Here’s one for all the Londoners out there. Which area of West London was I visiting this weekend?
Actually you can stop guessing now because I wasn’t in West London at all, but in Victoria, the capital of Vancouver Island, and also capital of British Columbia.
It’s about two and a half hours away by high-speed catamaran, so we popped over to visit my Canadian friend, who by an amazing coincidence lives there, and felt like we’d stepped onto another continent. Most of Victoria’s downtown area was built by the British in the late Victorian era and the buildings could so easily be in Hammersmith or Shepherd’s Bush. I never knew architecture could be so comforting.
The only difference is that they go in for picking out the details of the facades in bright paint colours, which looked rather jolly and kitsch and might be a good fashion to adopt in London.
While Seattle still sometimes feels like the Wild West, Victoria felt as English as Wimbledon or Miss Marple. The bookshops were filled with books by English authors, the supermarkets stocked such wondrous delicacies as Branston pickle and mushroom ketchup and we had a magnificent afternoon tea in a teashop decorated with portraits of the Royal Family past and present, which would have been perfectly at home in Henley-on-Thames. And all this with scarcely a hint of irony or theme parkishness.
The only downside to a fab weekend was the journey out. The winds whipped up a huge swell on the water and we had to take a very circuitous route to stay as long as possible within the protected waters of Puget Sound. When finally we did reach the open the sea the boat was pitching up and down rather impressively.
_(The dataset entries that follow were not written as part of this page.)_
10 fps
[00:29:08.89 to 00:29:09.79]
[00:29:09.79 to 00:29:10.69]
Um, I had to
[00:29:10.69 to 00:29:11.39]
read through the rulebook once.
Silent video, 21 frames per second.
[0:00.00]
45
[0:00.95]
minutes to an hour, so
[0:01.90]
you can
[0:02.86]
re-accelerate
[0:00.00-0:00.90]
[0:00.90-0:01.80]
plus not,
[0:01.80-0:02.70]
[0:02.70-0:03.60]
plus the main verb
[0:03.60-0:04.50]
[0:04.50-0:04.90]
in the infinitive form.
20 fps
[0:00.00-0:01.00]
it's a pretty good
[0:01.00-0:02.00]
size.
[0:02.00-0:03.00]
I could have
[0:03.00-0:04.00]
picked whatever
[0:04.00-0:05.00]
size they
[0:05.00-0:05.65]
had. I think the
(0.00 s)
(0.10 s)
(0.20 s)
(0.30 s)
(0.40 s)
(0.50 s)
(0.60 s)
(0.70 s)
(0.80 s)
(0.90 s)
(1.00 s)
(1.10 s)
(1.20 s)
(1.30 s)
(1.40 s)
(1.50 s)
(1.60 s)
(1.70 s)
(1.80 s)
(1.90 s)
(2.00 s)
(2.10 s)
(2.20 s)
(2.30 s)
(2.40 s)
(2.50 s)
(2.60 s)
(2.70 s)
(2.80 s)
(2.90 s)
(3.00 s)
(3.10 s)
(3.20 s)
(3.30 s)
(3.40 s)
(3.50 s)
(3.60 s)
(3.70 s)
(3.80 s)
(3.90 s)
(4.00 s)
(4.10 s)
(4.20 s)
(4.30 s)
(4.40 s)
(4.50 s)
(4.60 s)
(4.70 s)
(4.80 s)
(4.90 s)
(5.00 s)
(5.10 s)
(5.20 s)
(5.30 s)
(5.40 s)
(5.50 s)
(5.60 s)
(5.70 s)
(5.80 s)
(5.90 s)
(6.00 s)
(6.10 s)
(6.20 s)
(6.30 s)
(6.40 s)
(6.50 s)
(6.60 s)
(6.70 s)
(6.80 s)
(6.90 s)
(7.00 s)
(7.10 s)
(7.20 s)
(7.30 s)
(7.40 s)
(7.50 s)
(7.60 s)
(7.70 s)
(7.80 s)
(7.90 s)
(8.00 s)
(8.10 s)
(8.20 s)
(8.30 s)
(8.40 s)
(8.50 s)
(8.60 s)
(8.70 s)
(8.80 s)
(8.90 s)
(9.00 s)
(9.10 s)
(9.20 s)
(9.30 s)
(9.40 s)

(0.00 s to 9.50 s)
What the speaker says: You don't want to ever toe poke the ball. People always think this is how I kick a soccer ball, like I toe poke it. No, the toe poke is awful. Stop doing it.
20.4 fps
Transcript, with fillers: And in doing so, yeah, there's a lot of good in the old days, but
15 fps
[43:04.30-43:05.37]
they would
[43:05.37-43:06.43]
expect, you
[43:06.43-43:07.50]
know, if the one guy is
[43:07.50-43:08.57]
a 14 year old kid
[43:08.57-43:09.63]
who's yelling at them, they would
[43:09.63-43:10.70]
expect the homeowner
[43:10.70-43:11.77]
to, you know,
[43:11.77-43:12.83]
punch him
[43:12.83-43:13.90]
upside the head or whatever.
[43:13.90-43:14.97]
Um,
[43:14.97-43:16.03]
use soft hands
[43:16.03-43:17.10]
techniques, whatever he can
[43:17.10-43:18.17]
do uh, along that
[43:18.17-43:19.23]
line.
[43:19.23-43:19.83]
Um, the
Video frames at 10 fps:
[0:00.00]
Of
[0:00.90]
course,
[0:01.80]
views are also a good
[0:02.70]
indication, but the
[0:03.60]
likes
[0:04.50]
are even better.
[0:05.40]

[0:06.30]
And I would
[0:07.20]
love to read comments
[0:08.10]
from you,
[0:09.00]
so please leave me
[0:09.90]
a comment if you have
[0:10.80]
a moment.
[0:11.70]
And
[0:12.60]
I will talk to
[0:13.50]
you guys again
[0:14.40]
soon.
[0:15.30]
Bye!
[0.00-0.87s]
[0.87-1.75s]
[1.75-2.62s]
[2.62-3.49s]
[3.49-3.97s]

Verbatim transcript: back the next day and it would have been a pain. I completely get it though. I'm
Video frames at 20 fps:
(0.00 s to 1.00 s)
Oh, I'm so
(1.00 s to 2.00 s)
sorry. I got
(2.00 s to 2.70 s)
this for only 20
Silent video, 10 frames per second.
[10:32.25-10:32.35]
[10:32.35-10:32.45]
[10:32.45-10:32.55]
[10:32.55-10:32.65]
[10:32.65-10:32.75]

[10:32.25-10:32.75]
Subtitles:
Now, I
At first the Minx found it very exciting but her shrieks of joy soon turned to howls of anguish and she started to throw up everywhere in most spectacular fashion. And of course the only place a miserable vomiting little girl wants to be is in her mother’s arms. How nice.
Dana says
If you were on the Victoria Clipper you went right by my house! (Just after Deception Pass.) Sorry about the rough passage, sea sickness is the worst. Poor Minx. Victoria is great and I’m glad you got a taste of home.
paola says
Hi Dana,
Yes, we went through Deception Pass on the Clipper. We would have waved if we’d known.
What a cool place to live! Do you look out onto the water?
Dana says
Yes, seven years ago we lucked into the most gorgeous piece of property in the world, on the water just behind a flat little island that belongs to Deception Pass State Park. I think I saw your clipper go by, because it was unusual for it to be so close to the shore. They only do that when the water is very choppy. I wish I had known, because I would have definately waved my arm off.